Mr Sang is betting on PPPs to created jobs and improve state of the sector.
In September, Mr Sang directed all county staff to seek treatment at public facilities.
Mr Sang dissolved the County’s health management board and all hospital management committees in August.
The County Government of Nandi is turning to deep-pocketed investors to help boost service provision in the region's key health sector as it looks to fill gaps left by public facilities.
Governor Stephen Sang, who is the youngest County boss in Kenya, reckons that such investment initiatives will help raise levels of healthcare service provision and create employment opportunities in the devolved unit.
“Public Private Partnerships in the health sector through exchange programmes, internships and creation of employment opportunities is our goal,” said Mr Sang who spoke during the opening of the Aga Khan Satellite Clinic in Kapsabet town Sunday.

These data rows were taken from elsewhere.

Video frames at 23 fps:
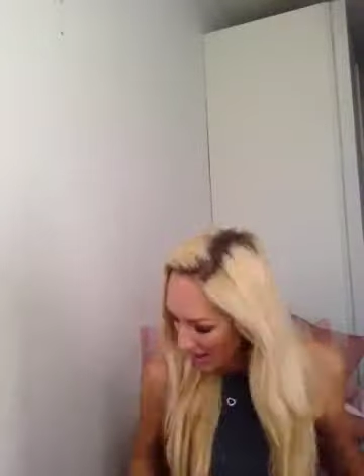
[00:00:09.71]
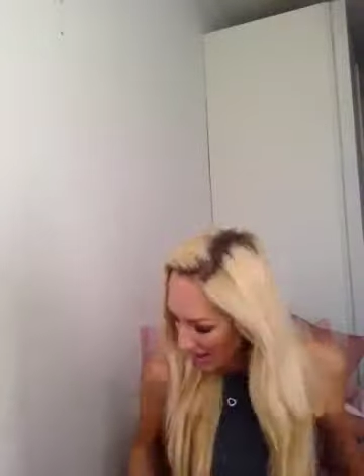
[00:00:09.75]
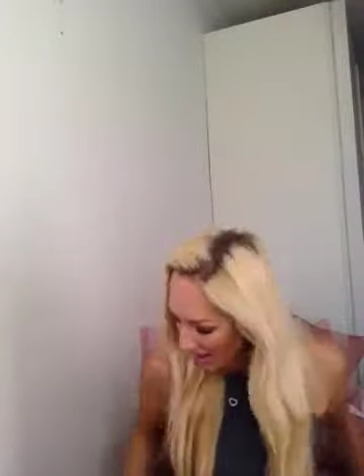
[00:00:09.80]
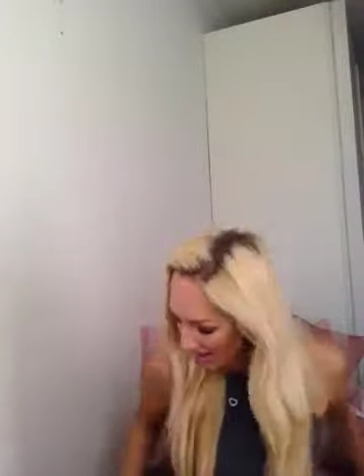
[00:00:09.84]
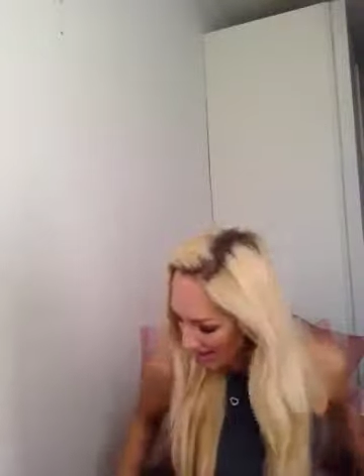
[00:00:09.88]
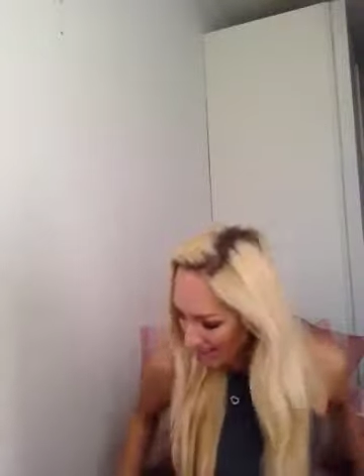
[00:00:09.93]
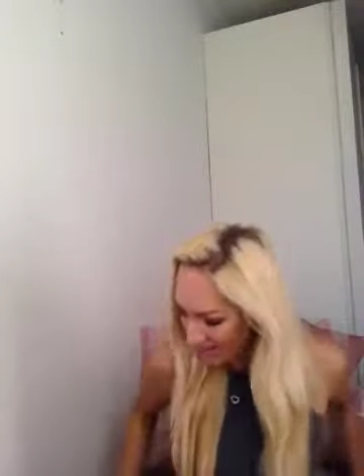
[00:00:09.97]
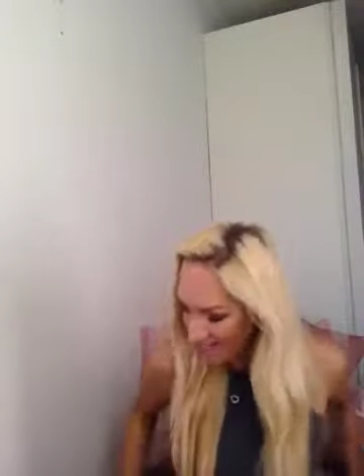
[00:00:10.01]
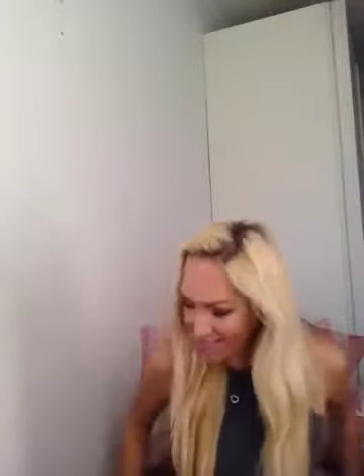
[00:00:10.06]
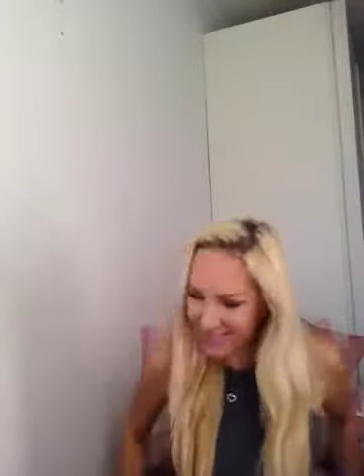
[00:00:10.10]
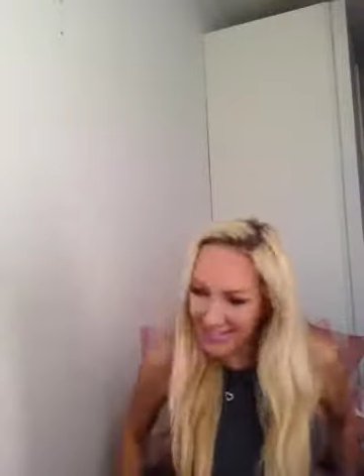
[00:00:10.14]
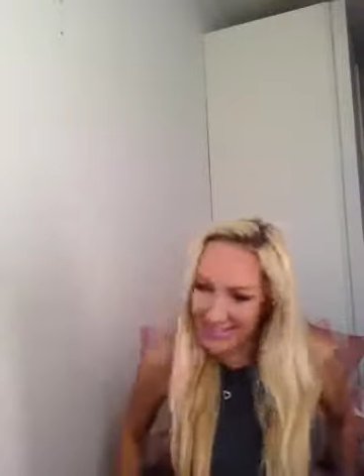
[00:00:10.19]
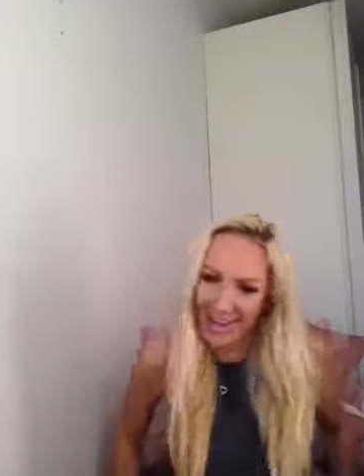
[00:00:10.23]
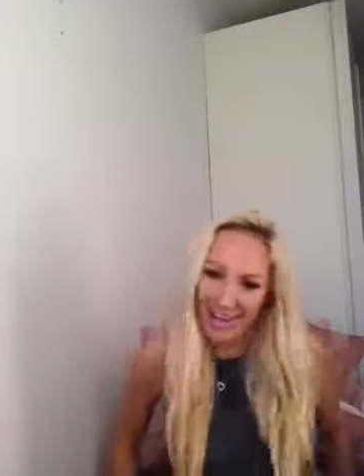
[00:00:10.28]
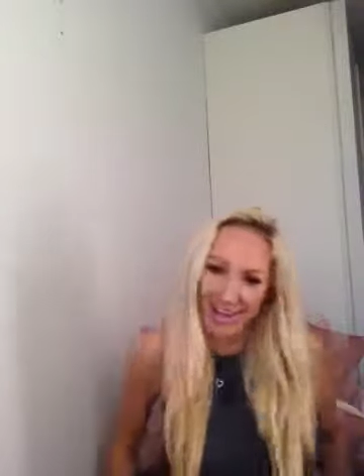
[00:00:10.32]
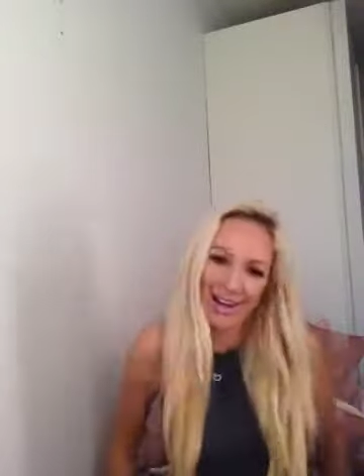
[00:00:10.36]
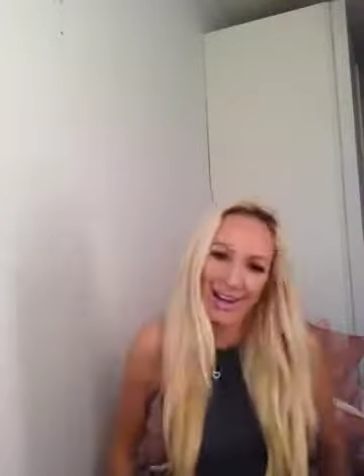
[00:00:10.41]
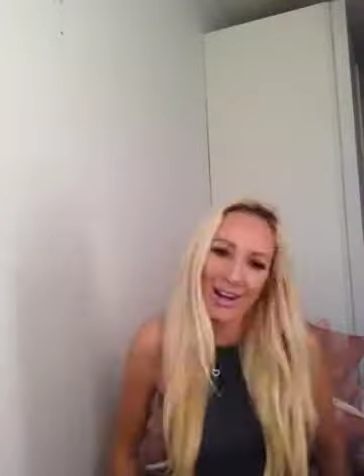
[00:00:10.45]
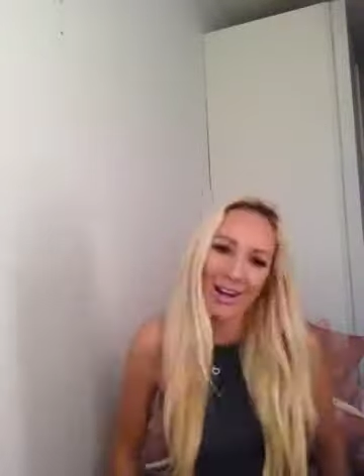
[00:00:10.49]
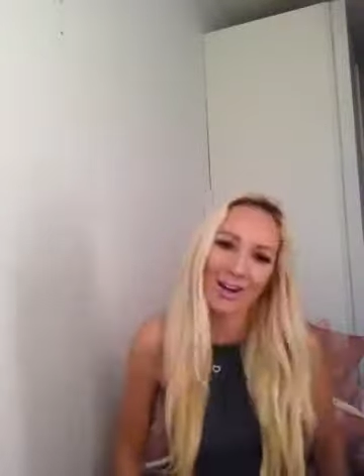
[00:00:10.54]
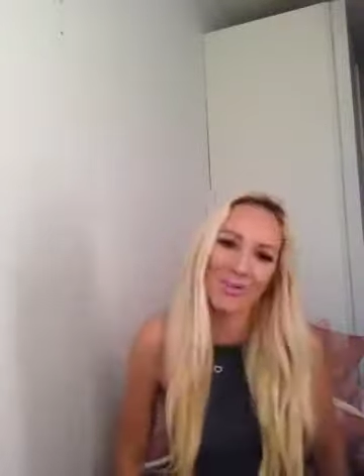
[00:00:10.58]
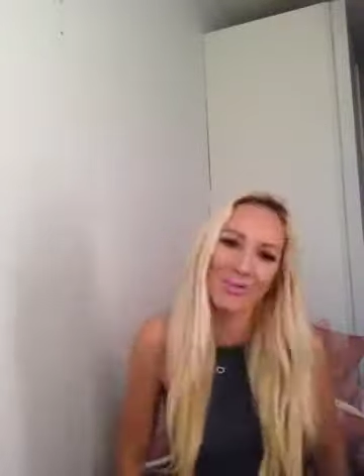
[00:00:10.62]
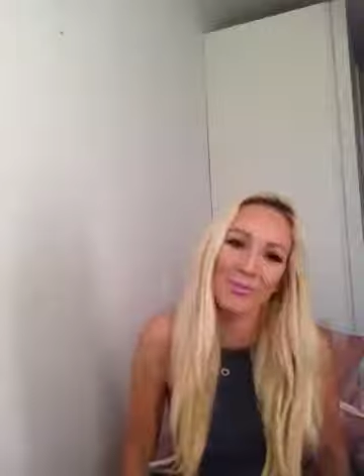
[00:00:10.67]
and I
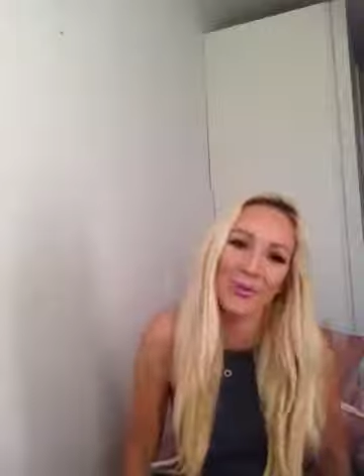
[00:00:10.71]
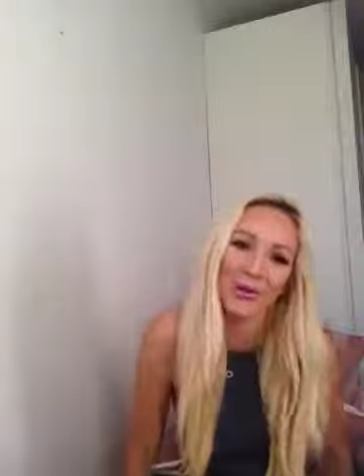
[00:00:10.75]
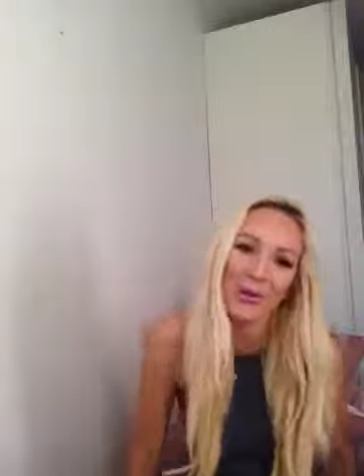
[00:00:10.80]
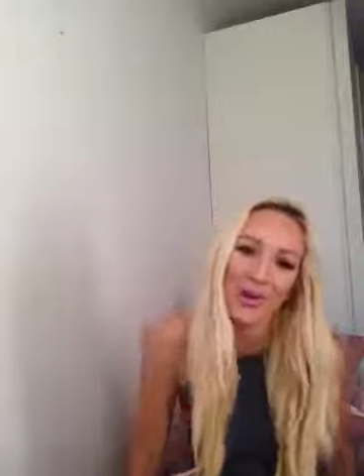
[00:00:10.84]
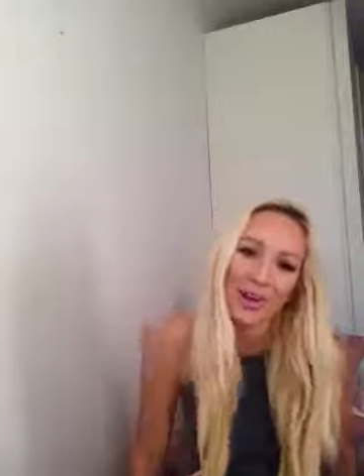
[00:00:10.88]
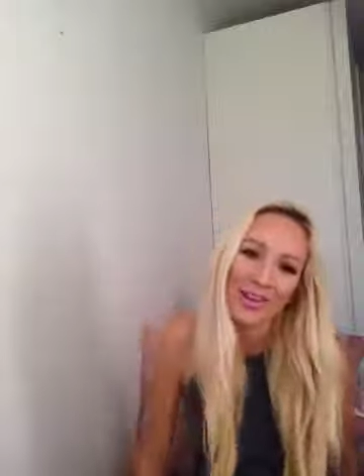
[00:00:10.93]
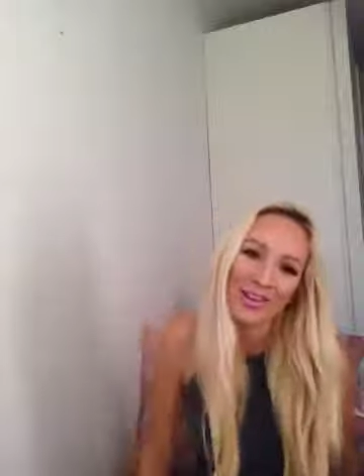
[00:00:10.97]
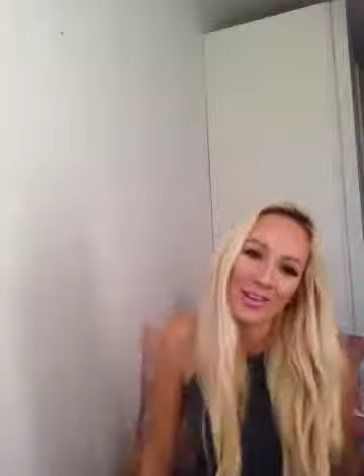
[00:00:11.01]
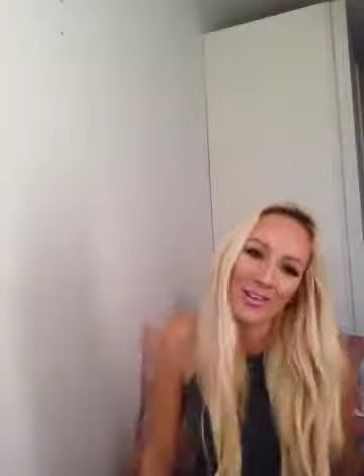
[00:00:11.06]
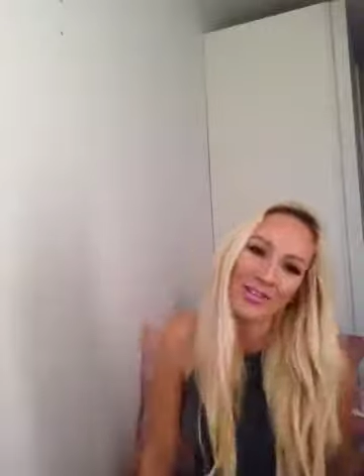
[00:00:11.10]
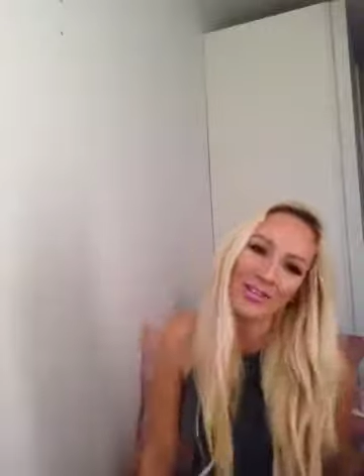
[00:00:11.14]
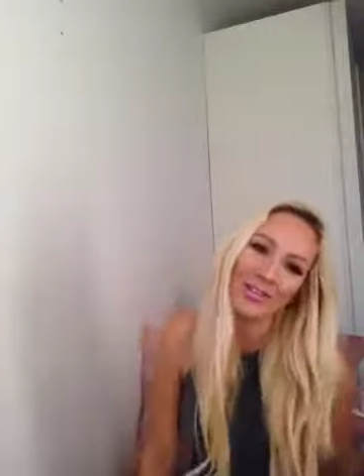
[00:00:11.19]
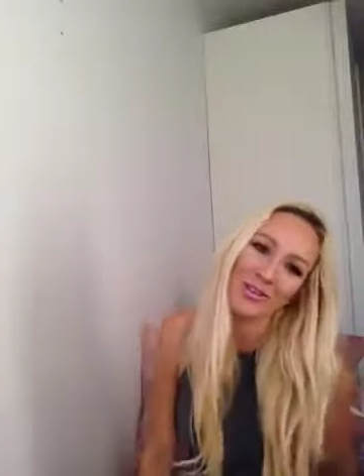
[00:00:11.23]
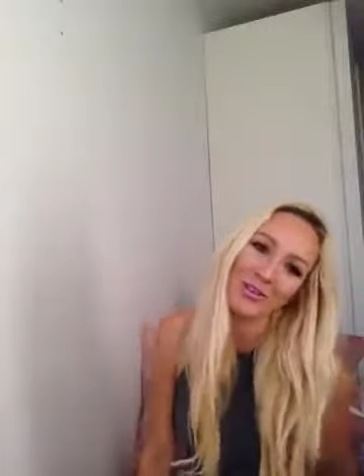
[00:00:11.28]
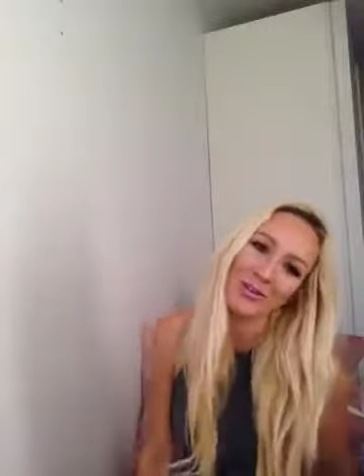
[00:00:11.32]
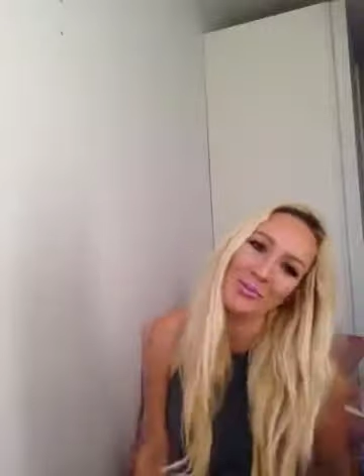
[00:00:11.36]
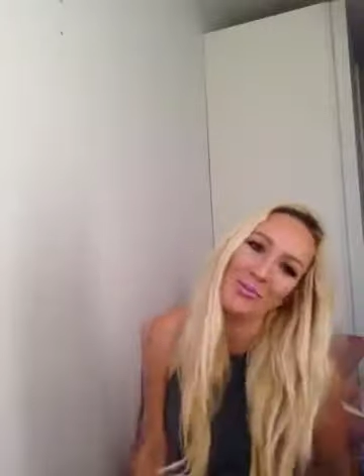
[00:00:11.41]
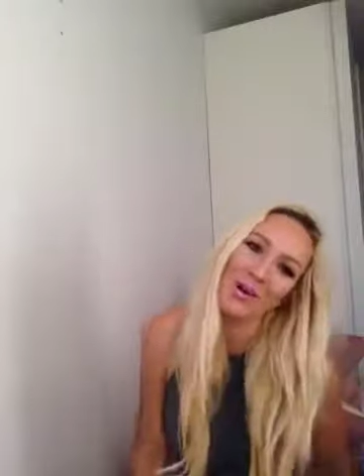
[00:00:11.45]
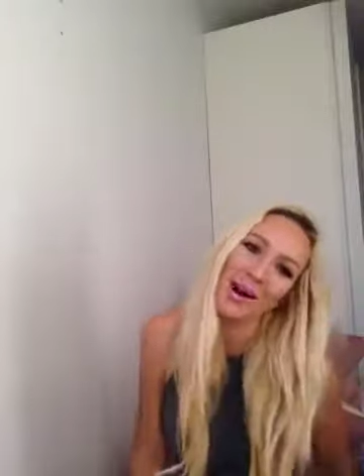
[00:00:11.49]
decided I'm going to do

“We don’t want to have cases where our locals will have to rely on hospitals in Uasin Gishu County for medication for ailments that can be handled in our hospitals,” he added.
In September, Mr Sang directed all county staff to seek treatment at public facilities in what he said was a bid to improve healthcare services in the region.
Trust public hospitals
He says he wants to revamp the crucial sector with the first step being to ensure locals have confidence in local facilities.
“All county government employees and I must from today seek medical attention from our own public health facilities. We will only improve our services if we appreciate them,” he directed at the time.
Mr Sang dissolved the County’s health management board and all hospital management committees in August over allegations of corruption, ahead of an audit of the unit's finances.
Those suspended included County health executive officer Mathew Rotich, chief officer Edward Serem and director of health Daniel Kemboi.